=== PROBLEM ===
No pictures, please. Copy exactly the lines from the one with "[0.00-1.00s]" through the final line below.

[[ DATA FOR ANALYSIS, beginning ]]

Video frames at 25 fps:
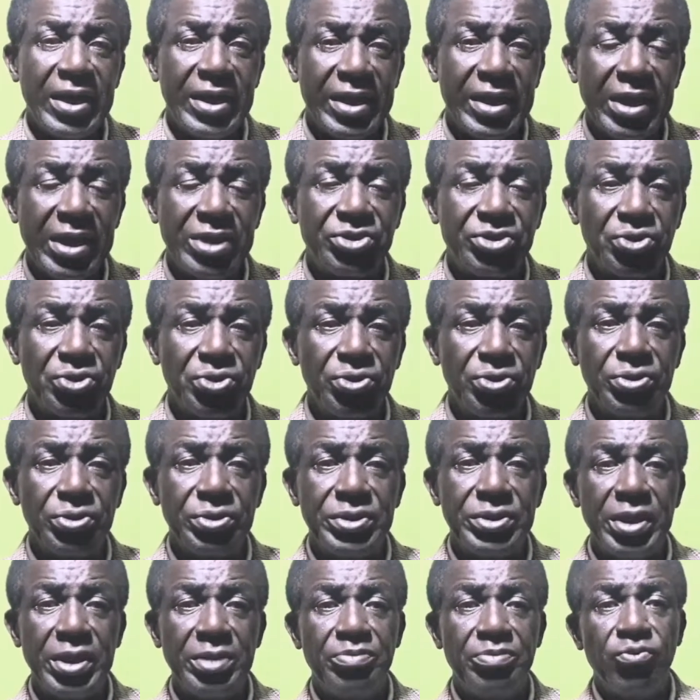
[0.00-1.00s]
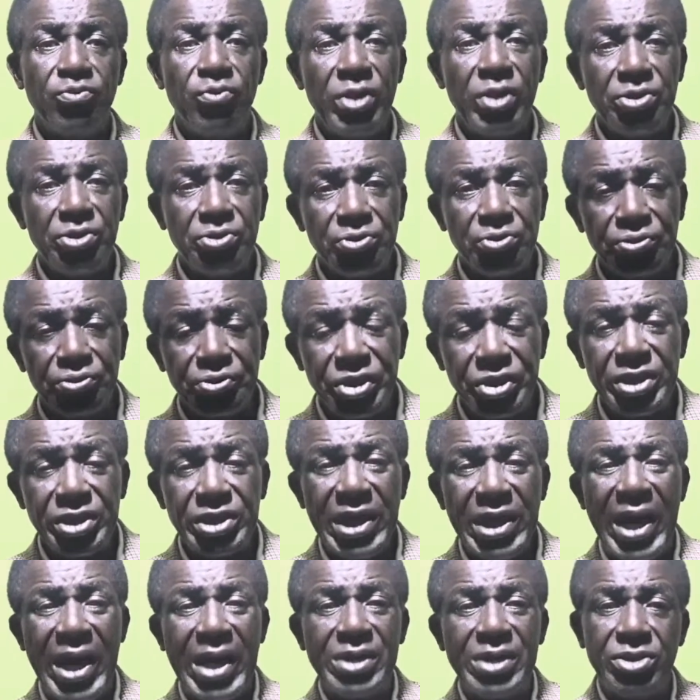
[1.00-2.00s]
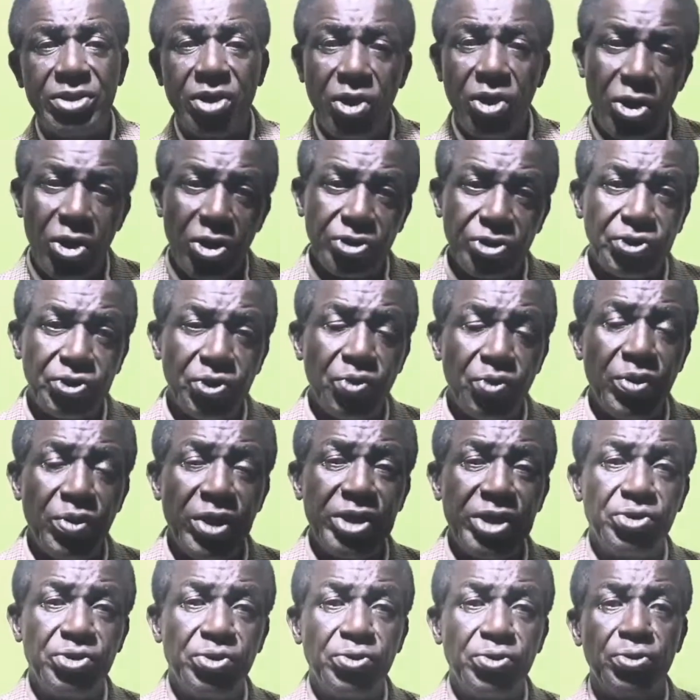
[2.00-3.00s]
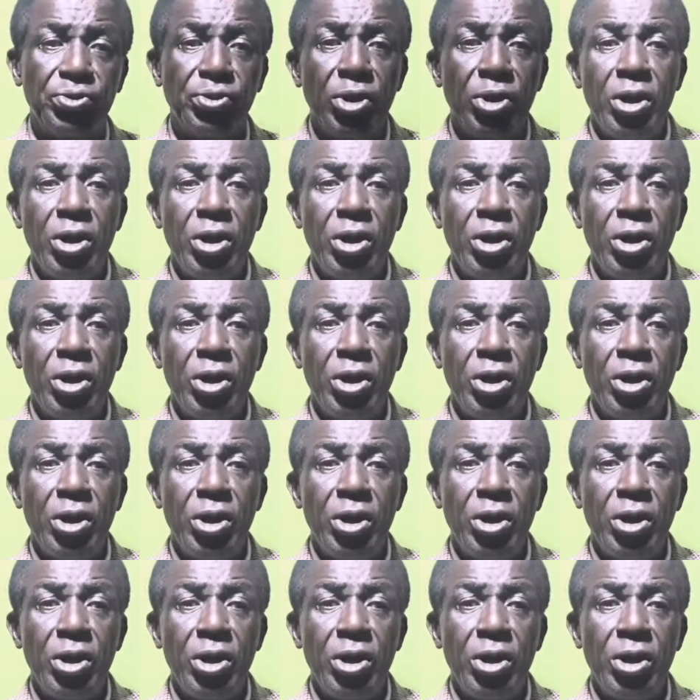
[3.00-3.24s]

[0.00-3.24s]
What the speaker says: get to know them. When you read and also when you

[[ DATA FOR ANALYSIS, end ]]

=== ANSWER SECTION ===
[0.00-1.00s]
[1.00-2.00s]
[2.00-3.00s]
[3.00-3.24s]

[0.00-3.24s]
What the speaker says: get to know them. When you read and also when you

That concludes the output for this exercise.